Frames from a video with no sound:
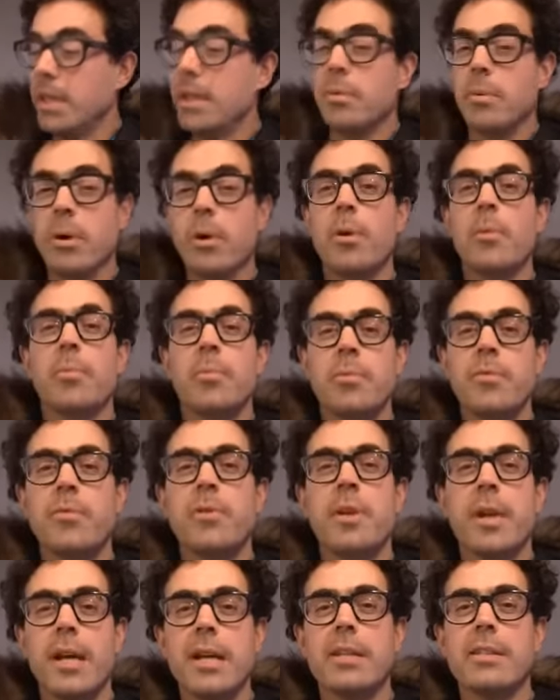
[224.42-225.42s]
we're hoping
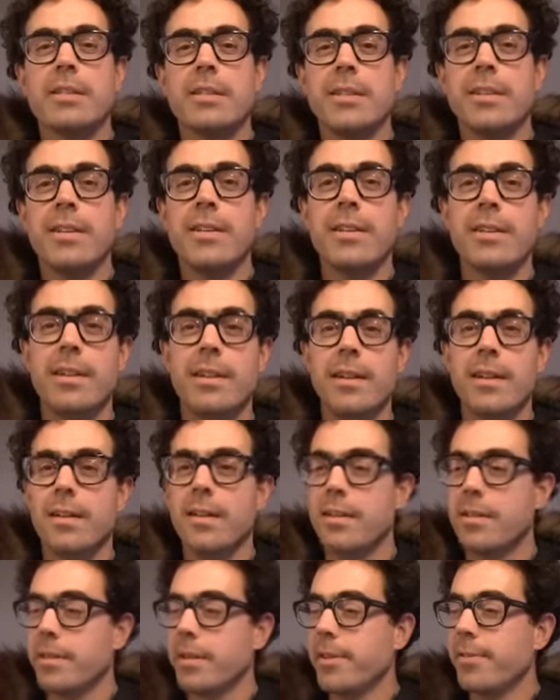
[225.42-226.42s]
for next year,
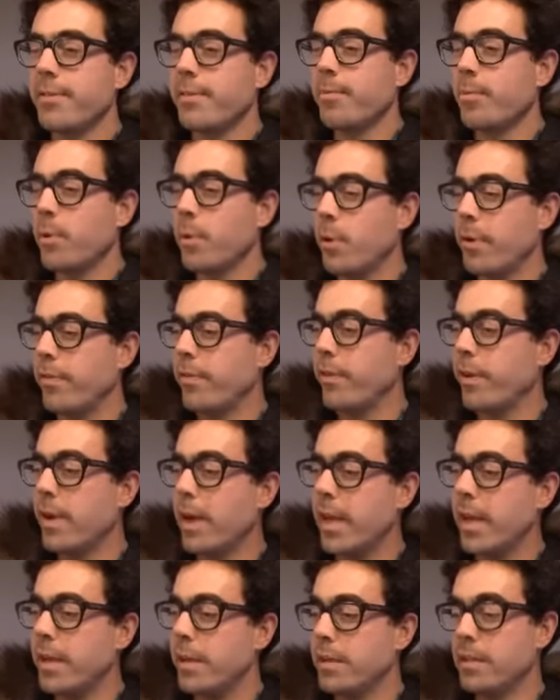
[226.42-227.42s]
even more
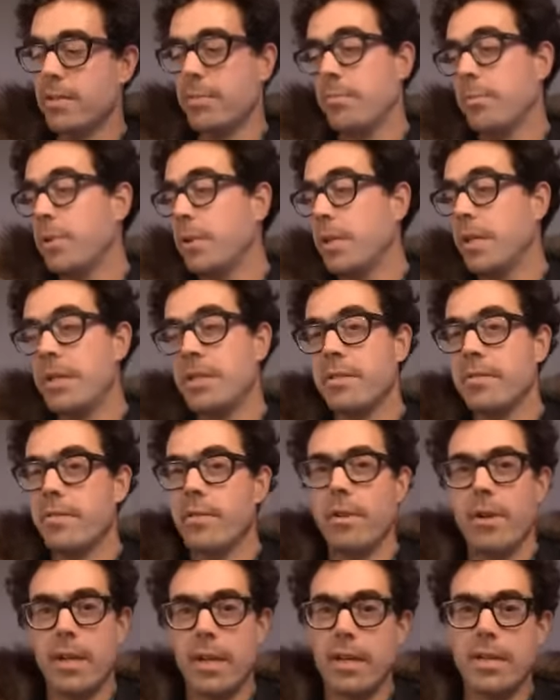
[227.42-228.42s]
varieties, millions of
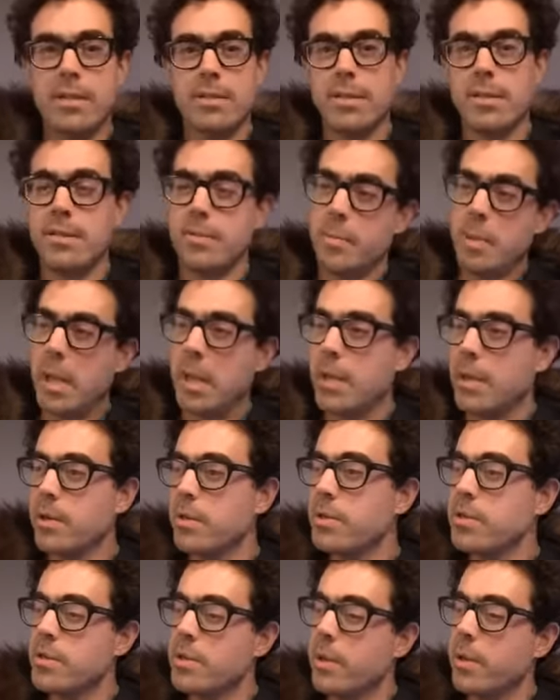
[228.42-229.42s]
varieties of
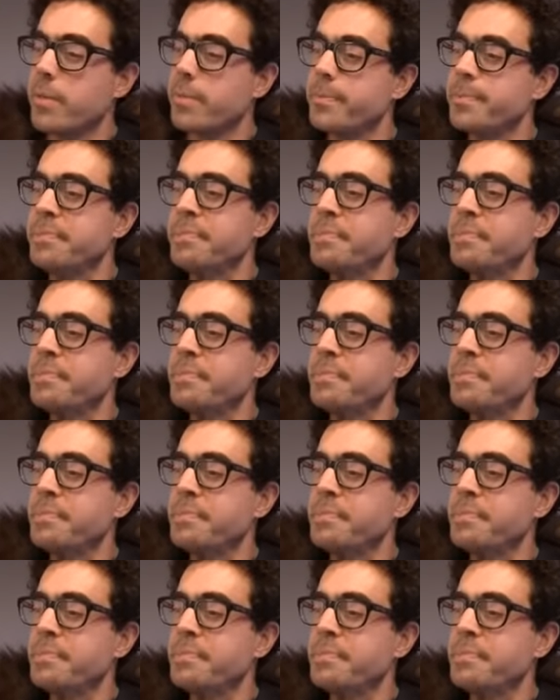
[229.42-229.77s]
tomatoes. So,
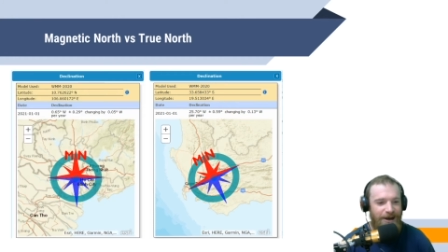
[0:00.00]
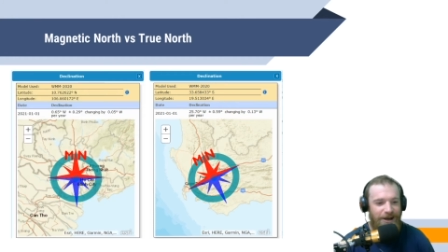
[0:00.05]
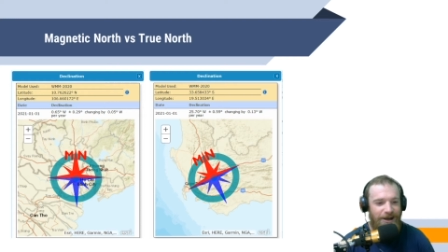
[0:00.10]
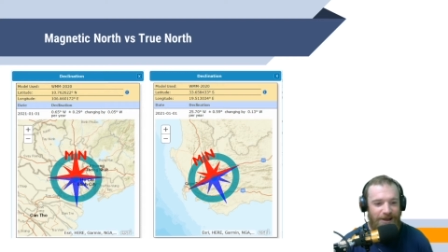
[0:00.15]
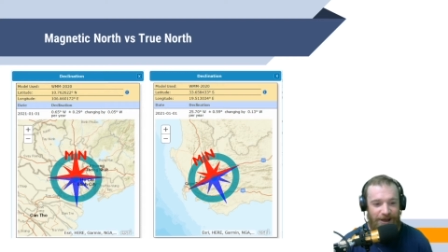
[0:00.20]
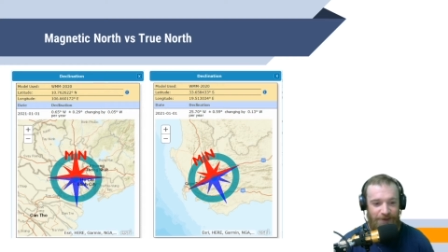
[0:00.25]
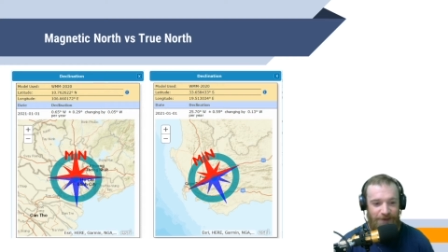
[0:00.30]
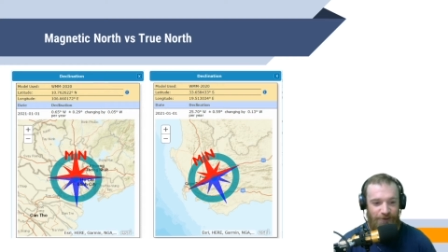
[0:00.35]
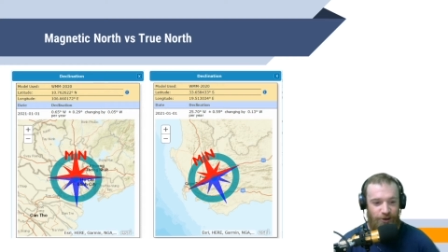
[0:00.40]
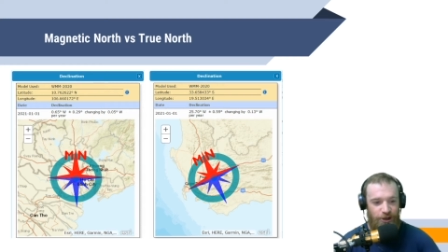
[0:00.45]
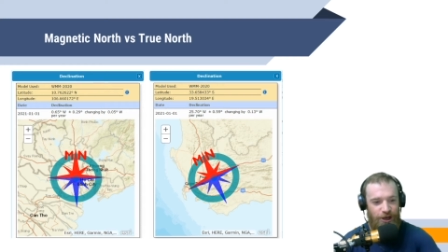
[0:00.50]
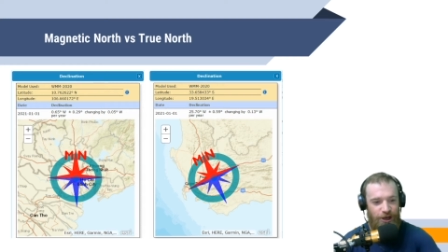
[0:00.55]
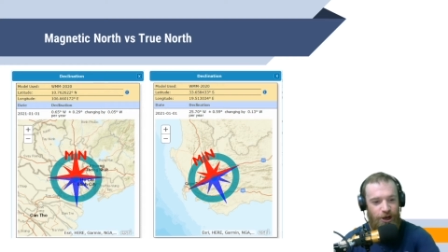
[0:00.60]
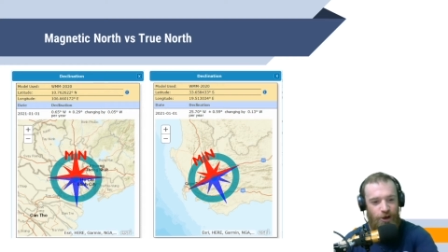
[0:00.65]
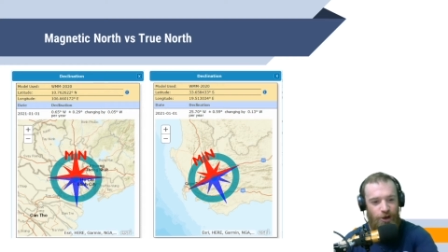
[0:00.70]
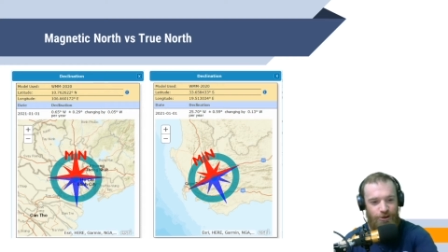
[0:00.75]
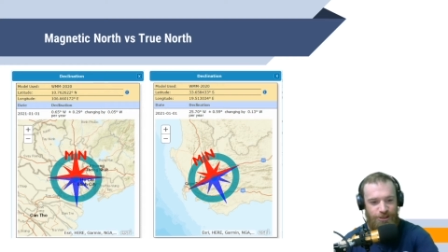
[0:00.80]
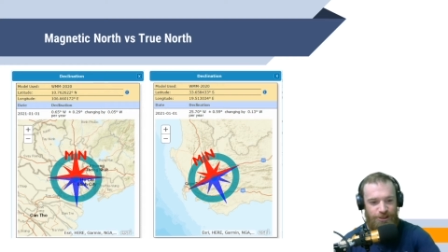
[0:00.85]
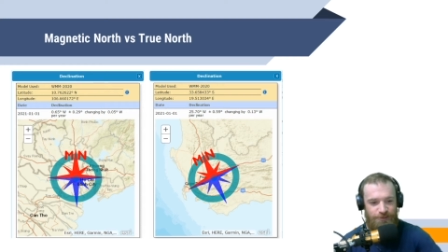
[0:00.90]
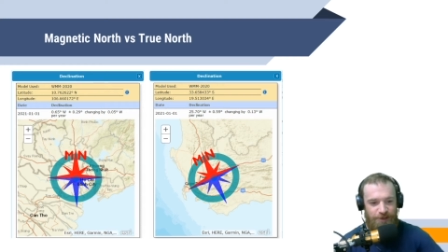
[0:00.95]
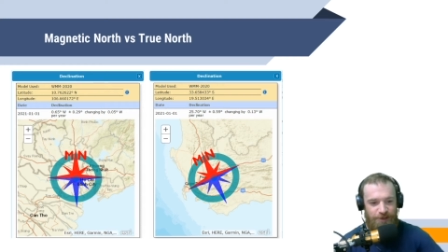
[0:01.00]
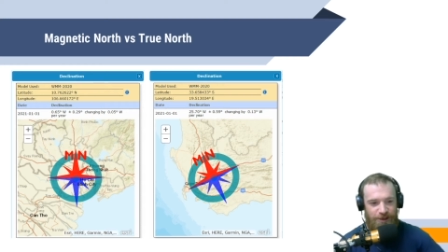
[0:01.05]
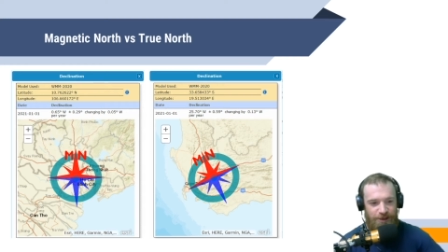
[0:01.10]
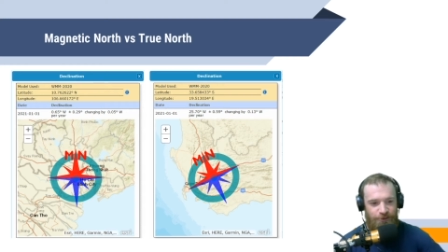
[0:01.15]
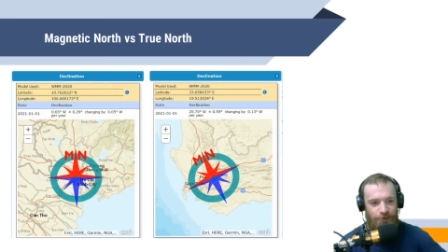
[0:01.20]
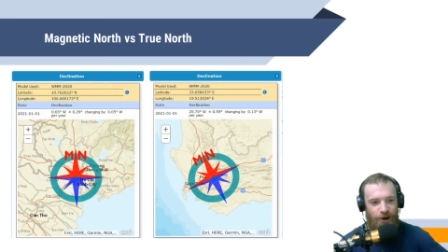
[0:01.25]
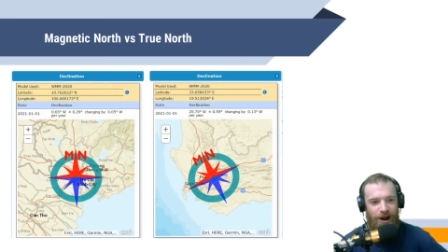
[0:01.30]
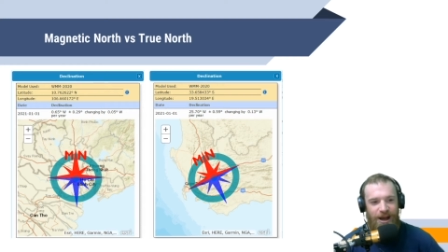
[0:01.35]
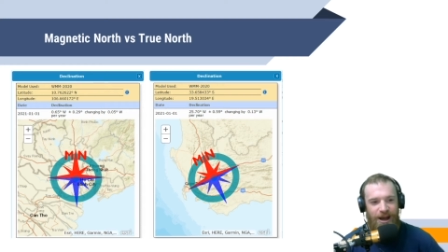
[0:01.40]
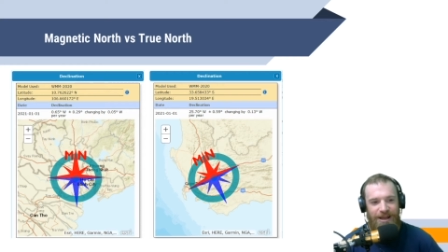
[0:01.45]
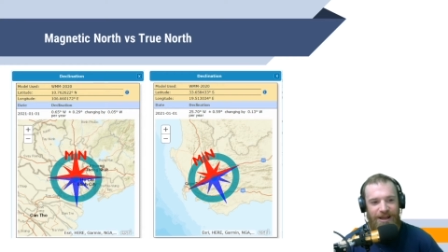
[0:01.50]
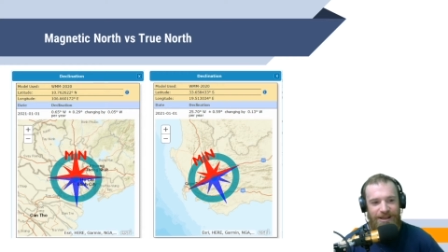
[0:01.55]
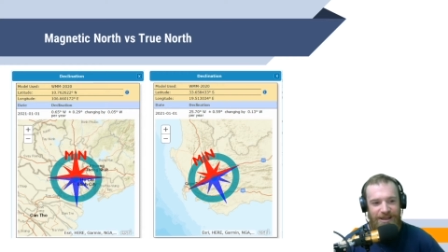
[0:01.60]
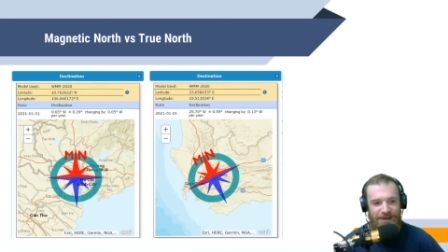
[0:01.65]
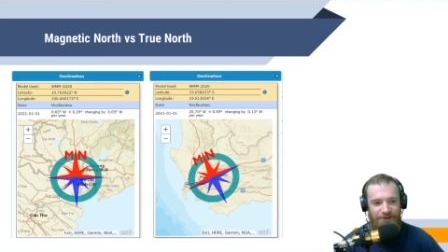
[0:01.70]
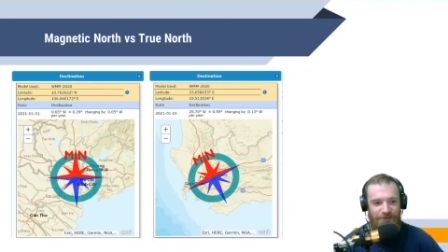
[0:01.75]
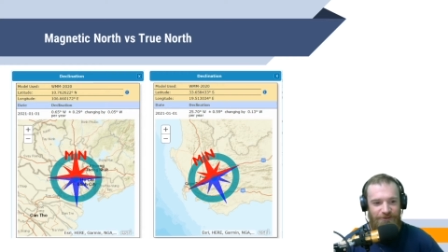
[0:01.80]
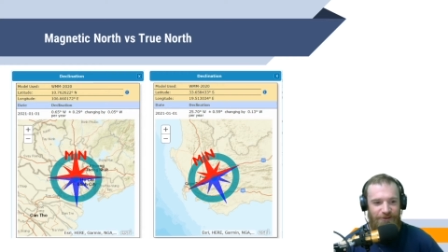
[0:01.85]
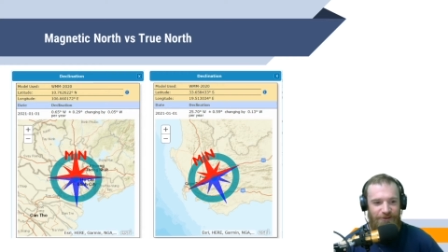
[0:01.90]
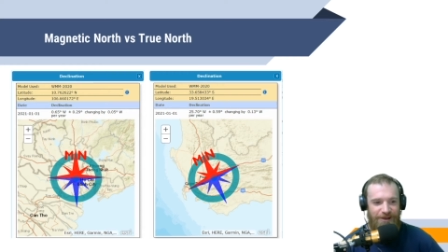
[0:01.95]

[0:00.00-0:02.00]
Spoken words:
Like, if you look at Ho Chi Minh, where I live,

_INSTRUCTIONS TO FOLLOW_: Since the pictures are not wanted, transcribe only the rest of the material above, exactly as it stands.

_RESPONSE AREA_:
Frames from a video with no sound:
[224.42-225.42s]
we're hoping
[225.42-226.42s]
for next year,
[226.42-227.42s]
even more
[227.42-228.42s]
varieties, millions of
[228.42-229.42s]
varieties of
[229.42-229.77s]
tomatoes. So,
[0:00.00]
[0:00.05]
[0:00.10]
[0:00.15]
[0:00.20]
[0:00.25]
[0:00.30]
[0:00.35]
[0:00.40]
[0:00.45]
[0:00.50]
[0:00.55]
[0:00.60]
[0:00.65]
[0:00.70]
[0:00.75]
[0:00.80]
[0:00.85]
[0:00.90]
[0:00.95]
[0:01.00]
[0:01.05]
[0:01.10]
[0:01.15]
[0:01.20]
[0:01.25]
[0:01.30]
[0:01.35]
[0:01.40]
[0:01.45]
[0:01.50]
[0:01.55]
[0:01.60]
[0:01.65]
[0:01.70]
[0:01.75]
[0:01.80]
[0:01.85]
[0:01.90]
[0:01.95]

[0:00.00-0:02.00]
Spoken words:
Like, if you look at Ho Chi Minh, where I live,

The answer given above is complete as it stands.